The entries that follow need to be reproduced exactly, minus any images.

____ DATA RECORDS

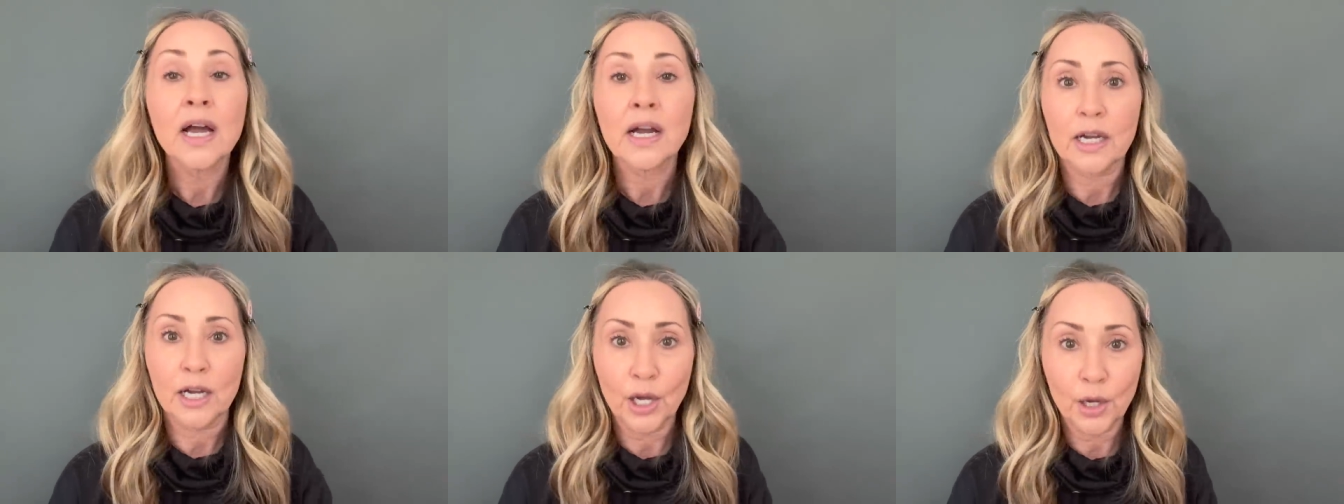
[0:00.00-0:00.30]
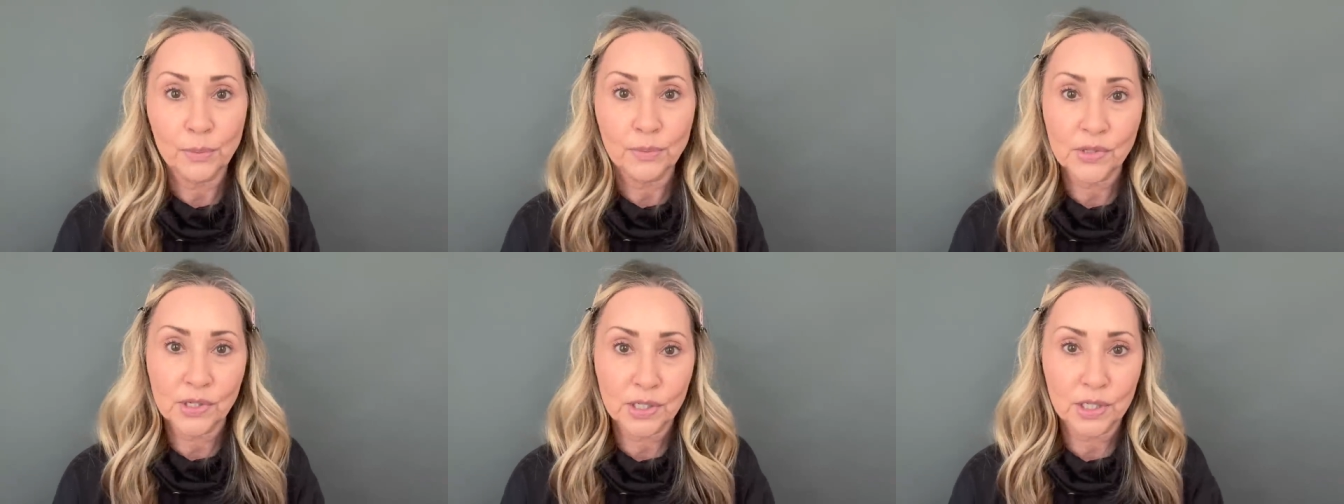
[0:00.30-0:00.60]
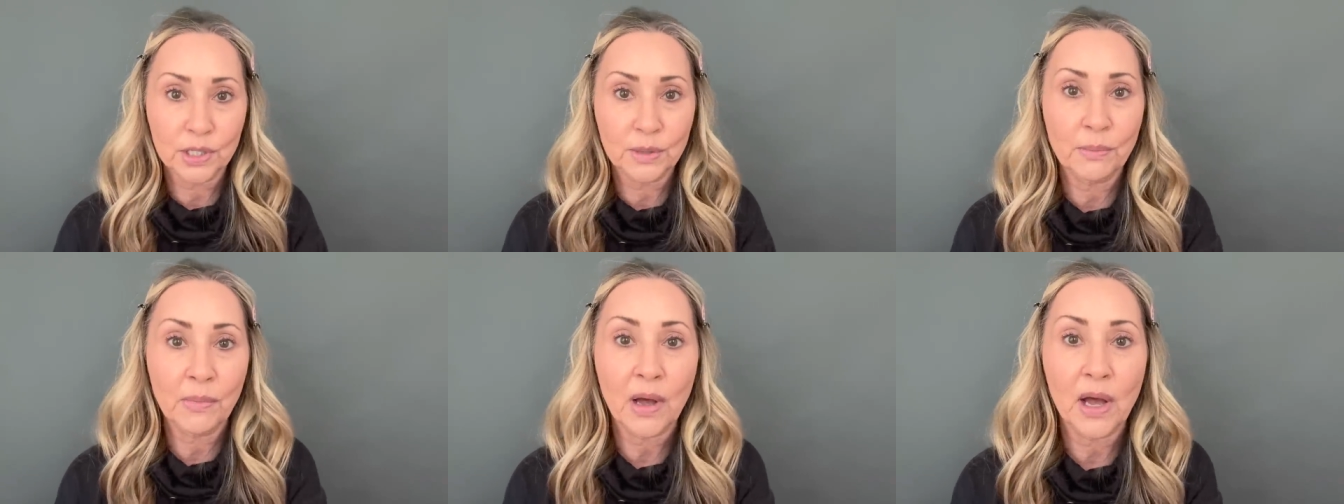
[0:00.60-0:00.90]
comes
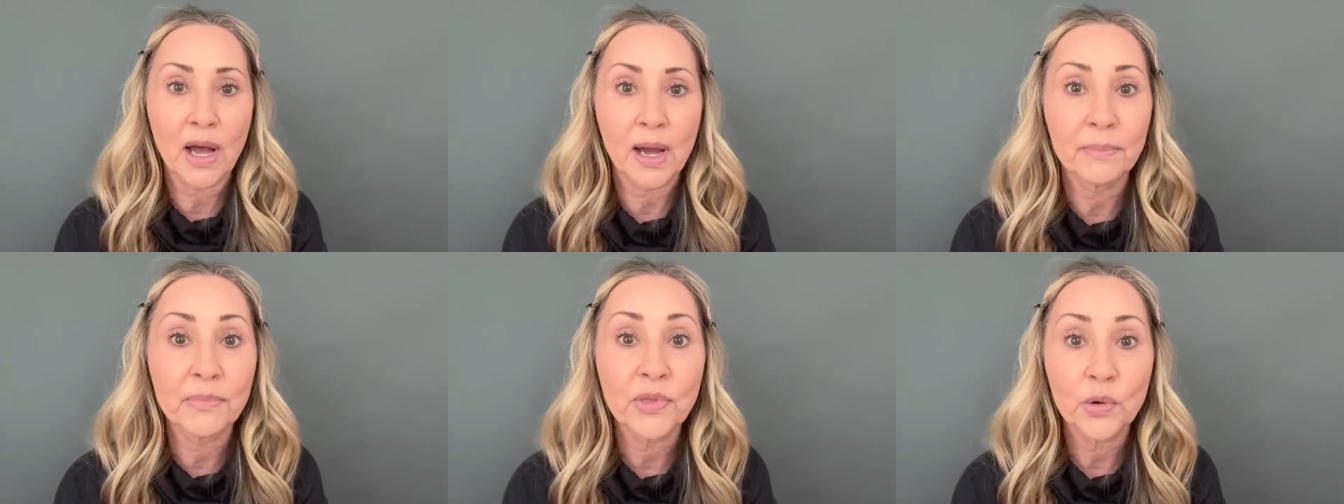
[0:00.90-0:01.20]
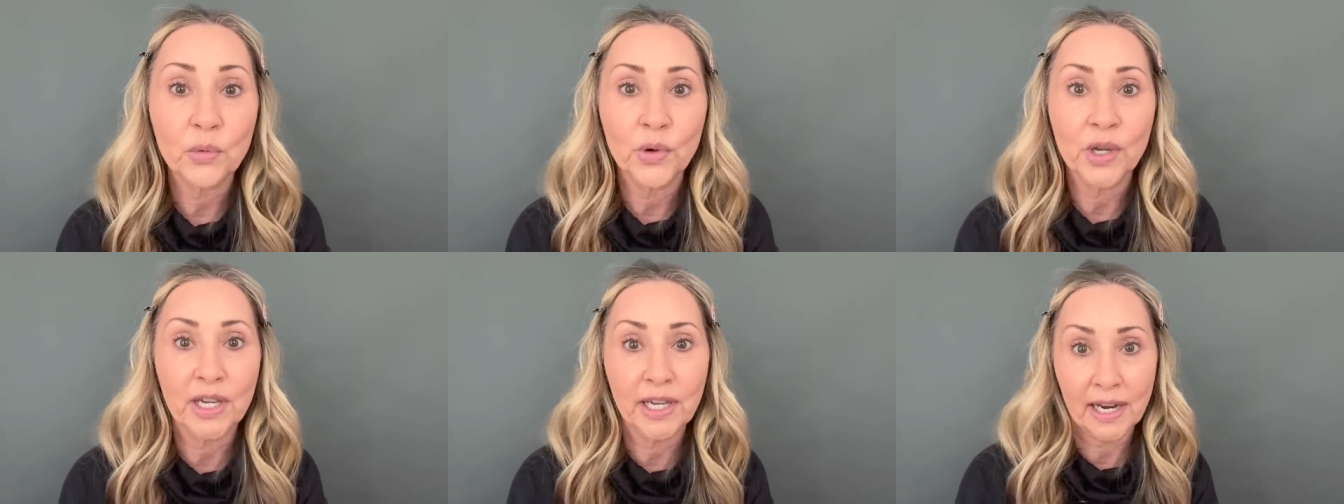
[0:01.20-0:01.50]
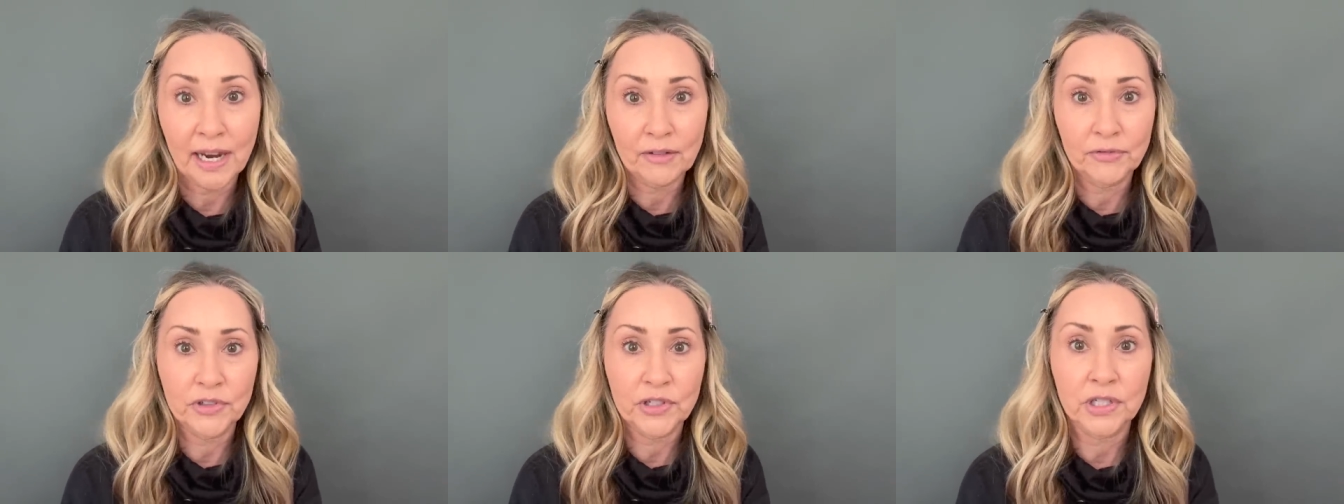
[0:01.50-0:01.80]
to Mob the week
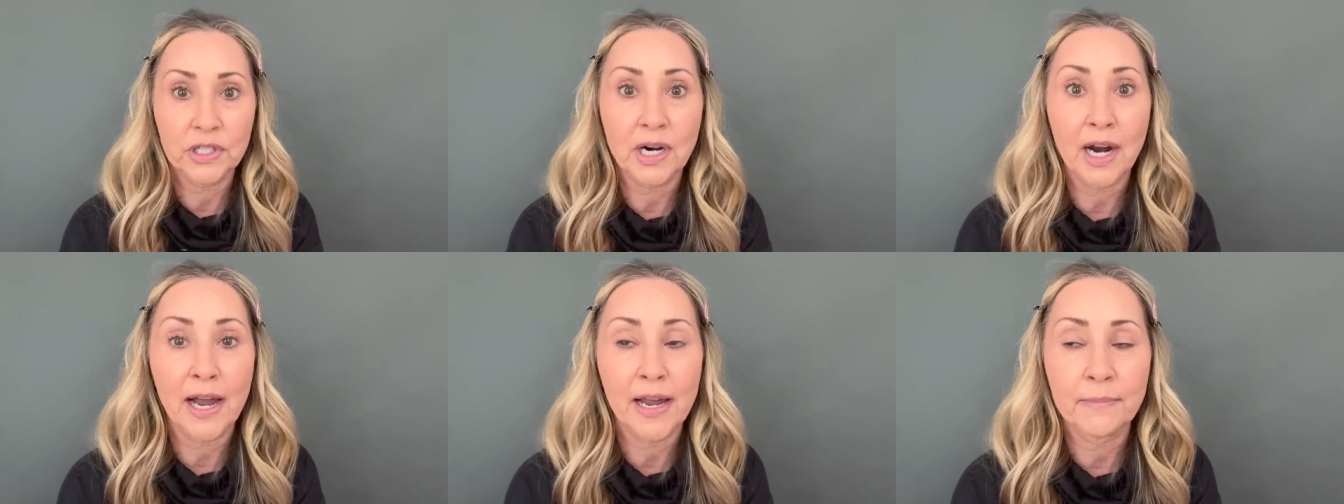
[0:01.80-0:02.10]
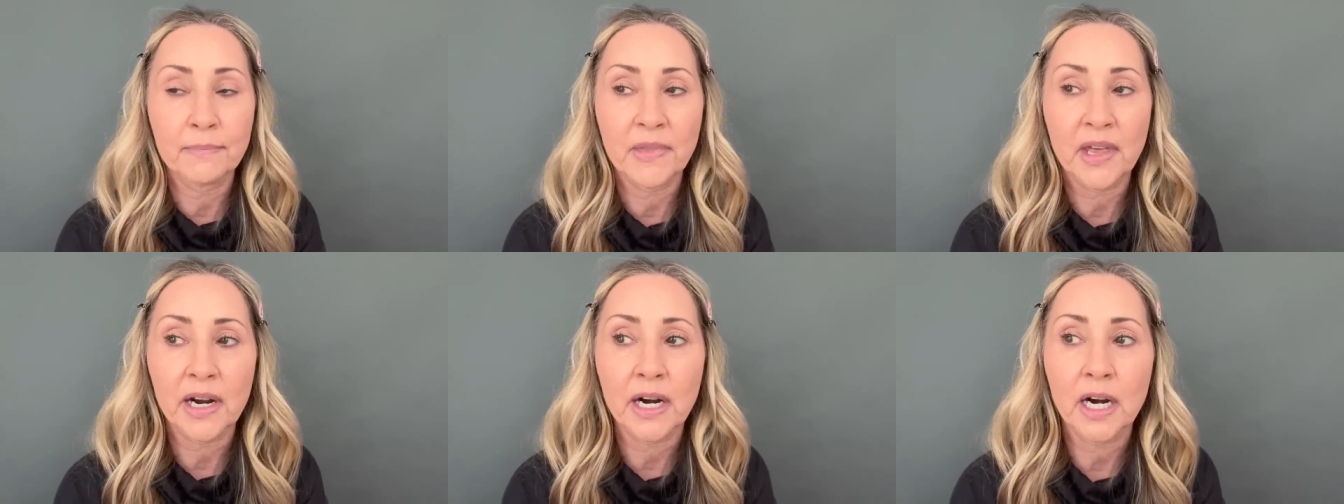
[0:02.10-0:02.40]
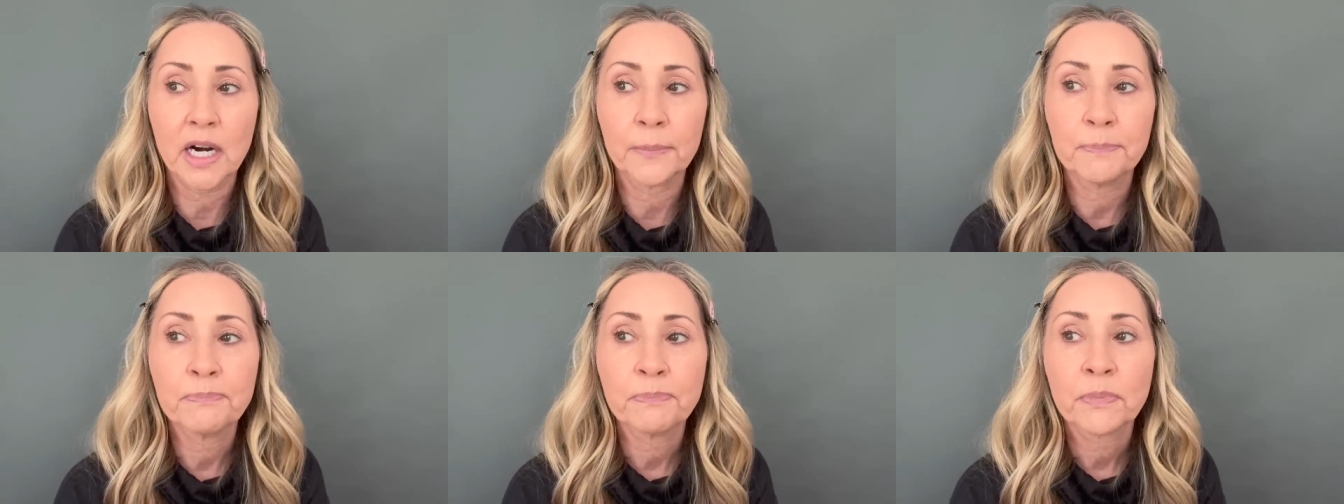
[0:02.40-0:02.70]
after I'm
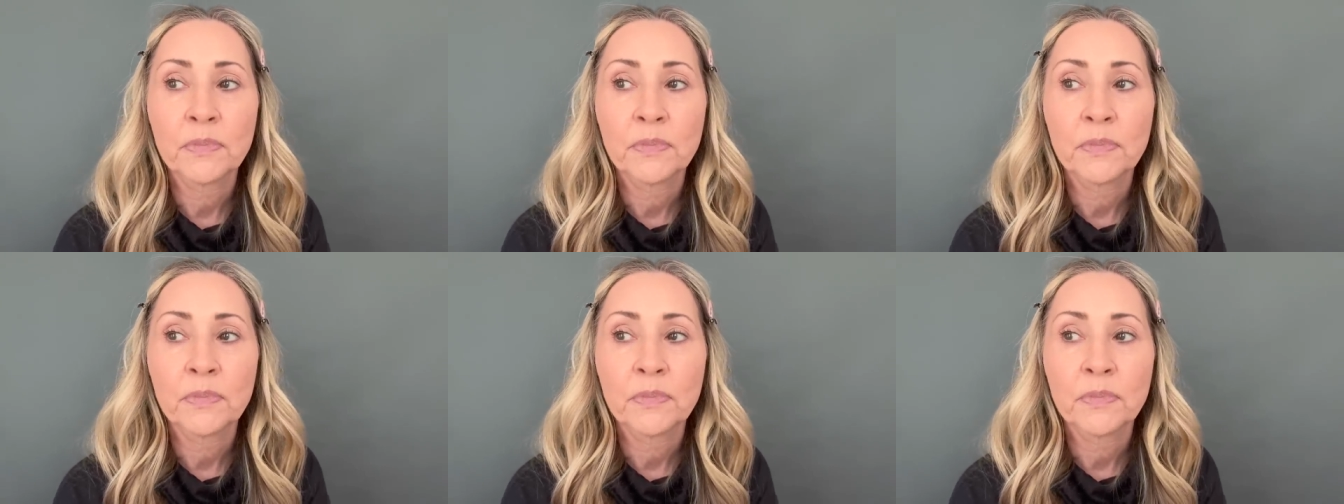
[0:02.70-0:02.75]
there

________

- _ANSWER TO THIS EXERCISE_:
[0:00.00-0:00.30]
[0:00.30-0:00.60]
[0:00.60-0:00.90]
comes
[0:00.90-0:01.20]
[0:01.20-0:01.50]
[0:01.50-0:01.80]
to Mob the week
[0:01.80-0:02.10]
[0:02.10-0:02.40]
[0:02.40-0:02.70]
after I'm
[0:02.70-0:02.75]
there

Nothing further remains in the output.